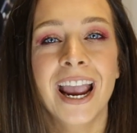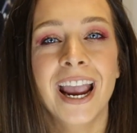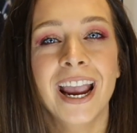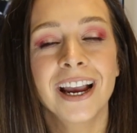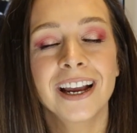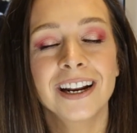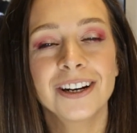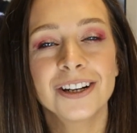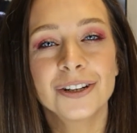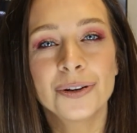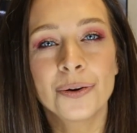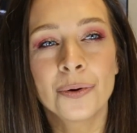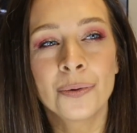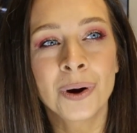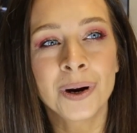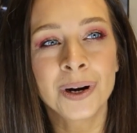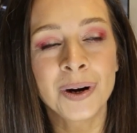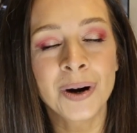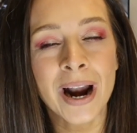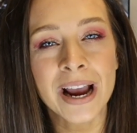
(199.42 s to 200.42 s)
And no
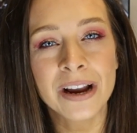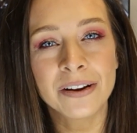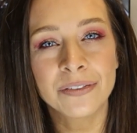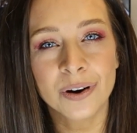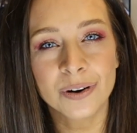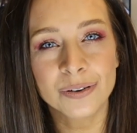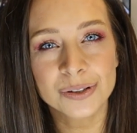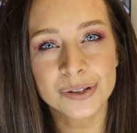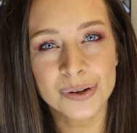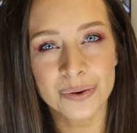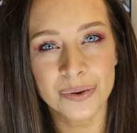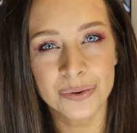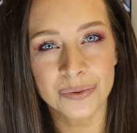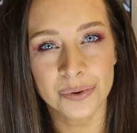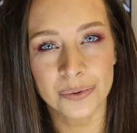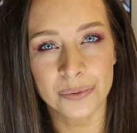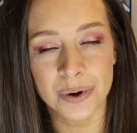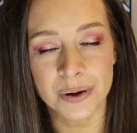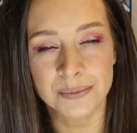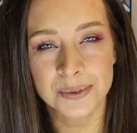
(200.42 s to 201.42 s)
wonder I felt so
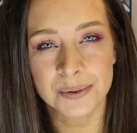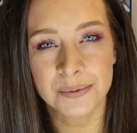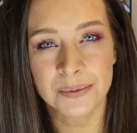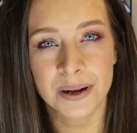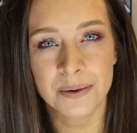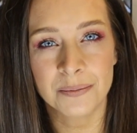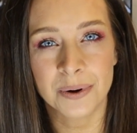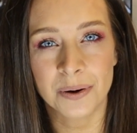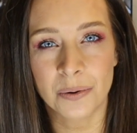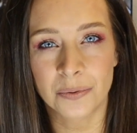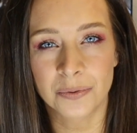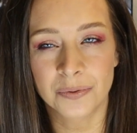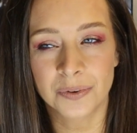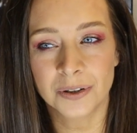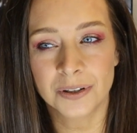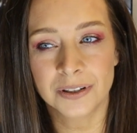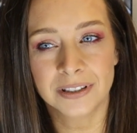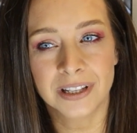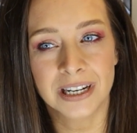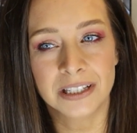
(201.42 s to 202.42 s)
overwhelmed when I went
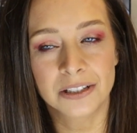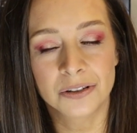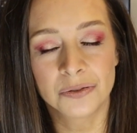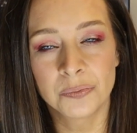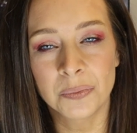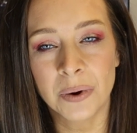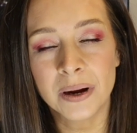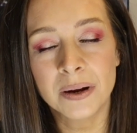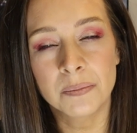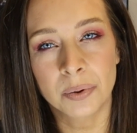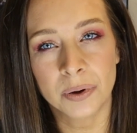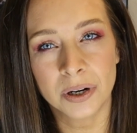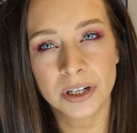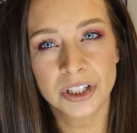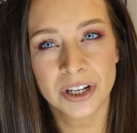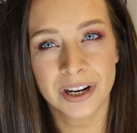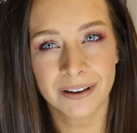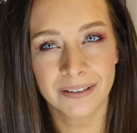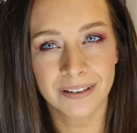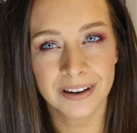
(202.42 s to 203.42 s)
over like to my
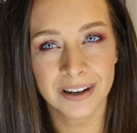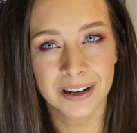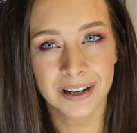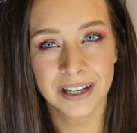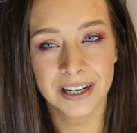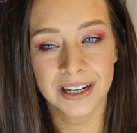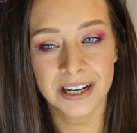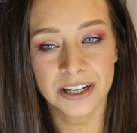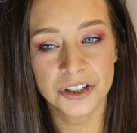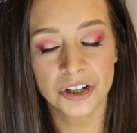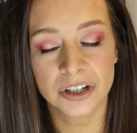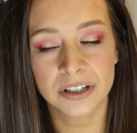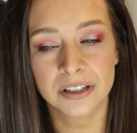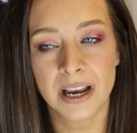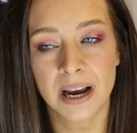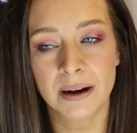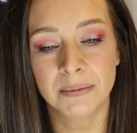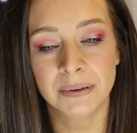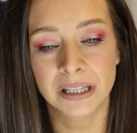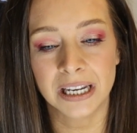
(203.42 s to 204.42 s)
brush area and I just
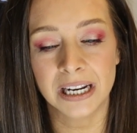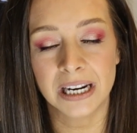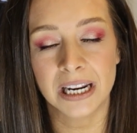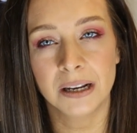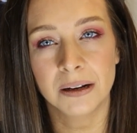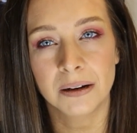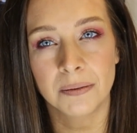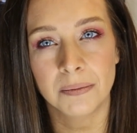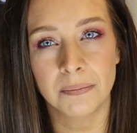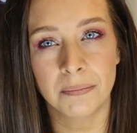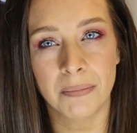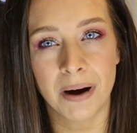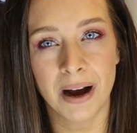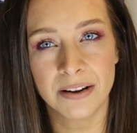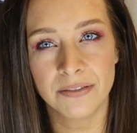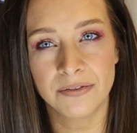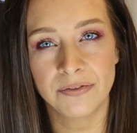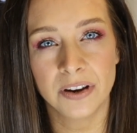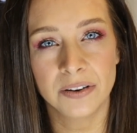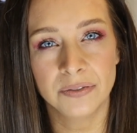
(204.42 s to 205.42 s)
kept cleaning
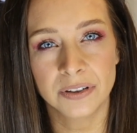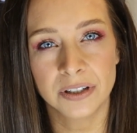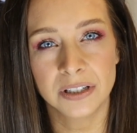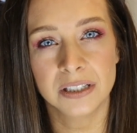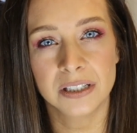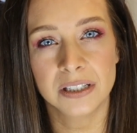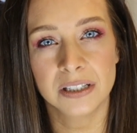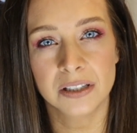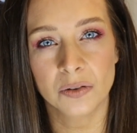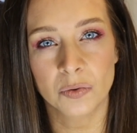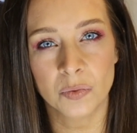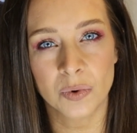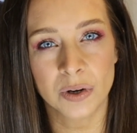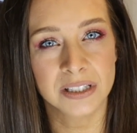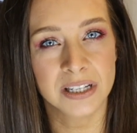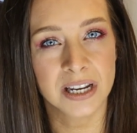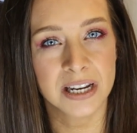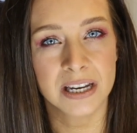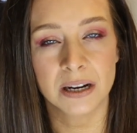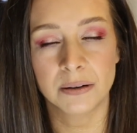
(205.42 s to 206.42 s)
my favorites, the
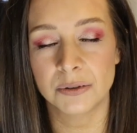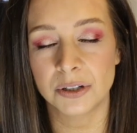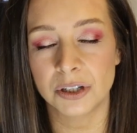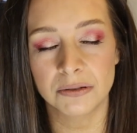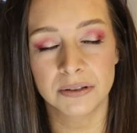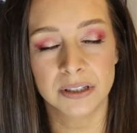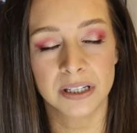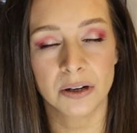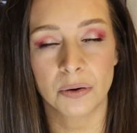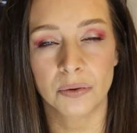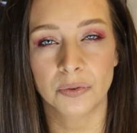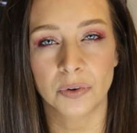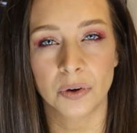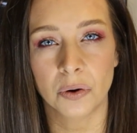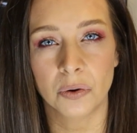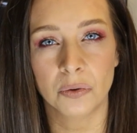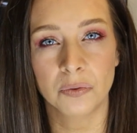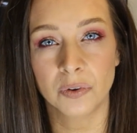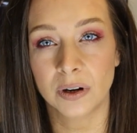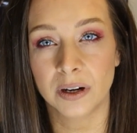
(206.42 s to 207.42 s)
ones I kept using over
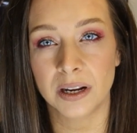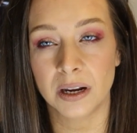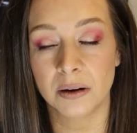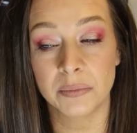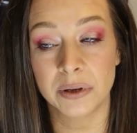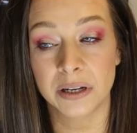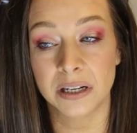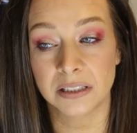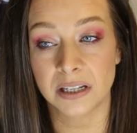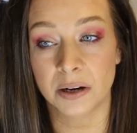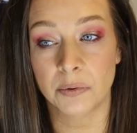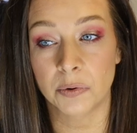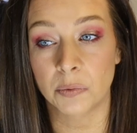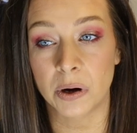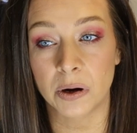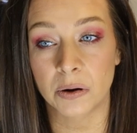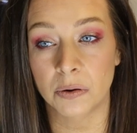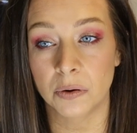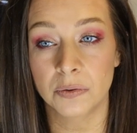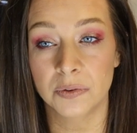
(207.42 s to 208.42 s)
and over again because I would
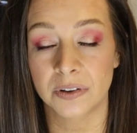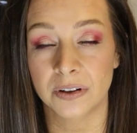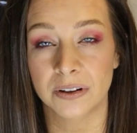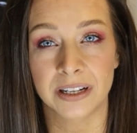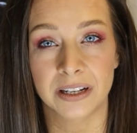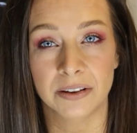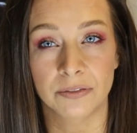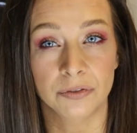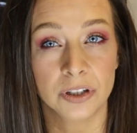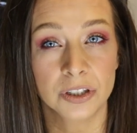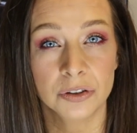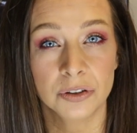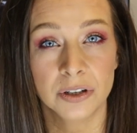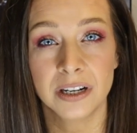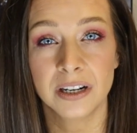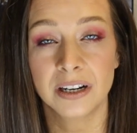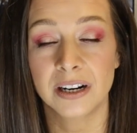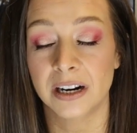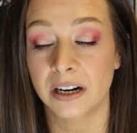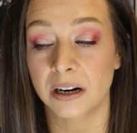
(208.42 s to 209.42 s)
walk over there and get
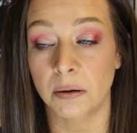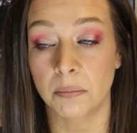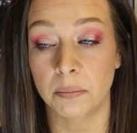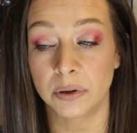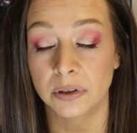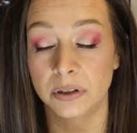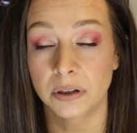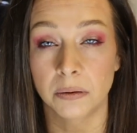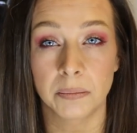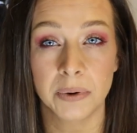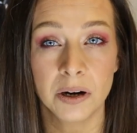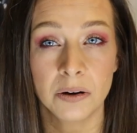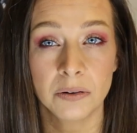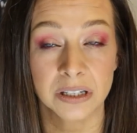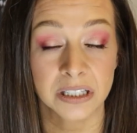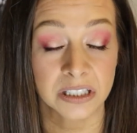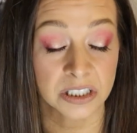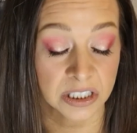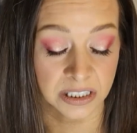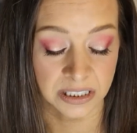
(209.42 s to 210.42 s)
frustrated and end up pulling them out
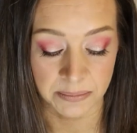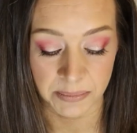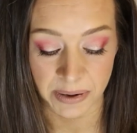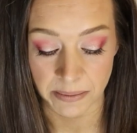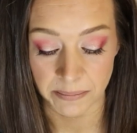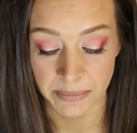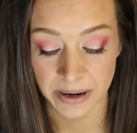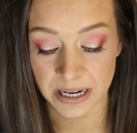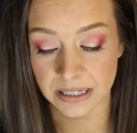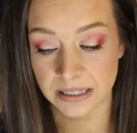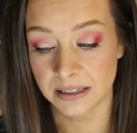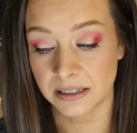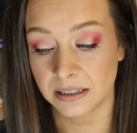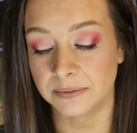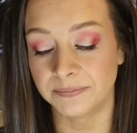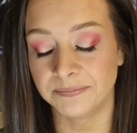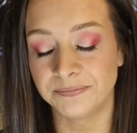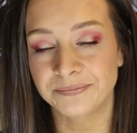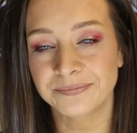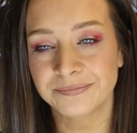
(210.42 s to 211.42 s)
and it just made a mess
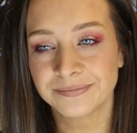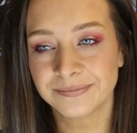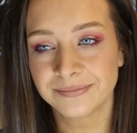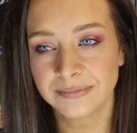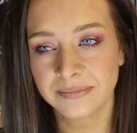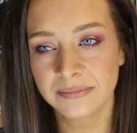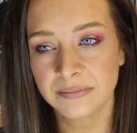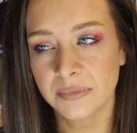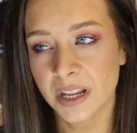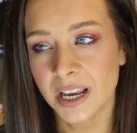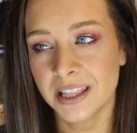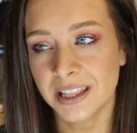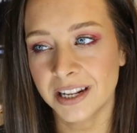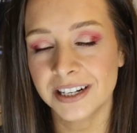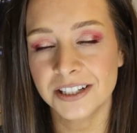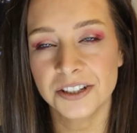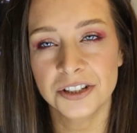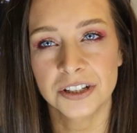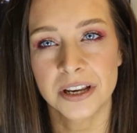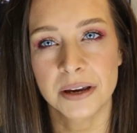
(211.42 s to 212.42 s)
and, and
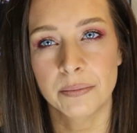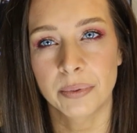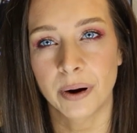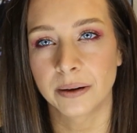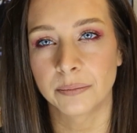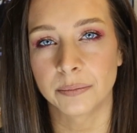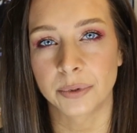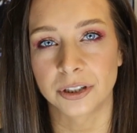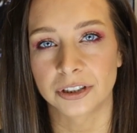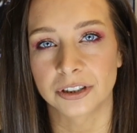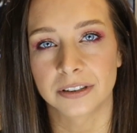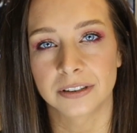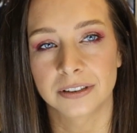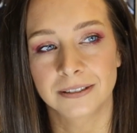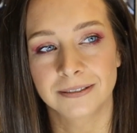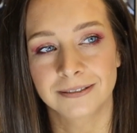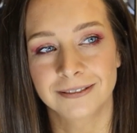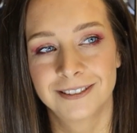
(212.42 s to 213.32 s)
then I just keep buying brushes.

YOUR OBJECTIVE
Copy out the data verbatim, with no pictures.

ANSWER FOR THIS EXERCISE
(199.42 s to 200.42 s)
And no
(200.42 s to 201.42 s)
wonder I felt so
(201.42 s to 202.42 s)
overwhelmed when I went
(202.42 s to 203.42 s)
over like to my
(203.42 s to 204.42 s)
brush area and I just
(204.42 s to 205.42 s)
kept cleaning
(205.42 s to 206.42 s)
my favorites, the
(206.42 s to 207.42 s)
ones I kept using over
(207.42 s to 208.42 s)
and over again because I would
(208.42 s to 209.42 s)
walk over there and get
(209.42 s to 210.42 s)
frustrated and end up pulling them out
(210.42 s to 211.42 s)
and it just made a mess
(211.42 s to 212.42 s)
and, and
(212.42 s to 213.32 s)
then I just keep buying brushes.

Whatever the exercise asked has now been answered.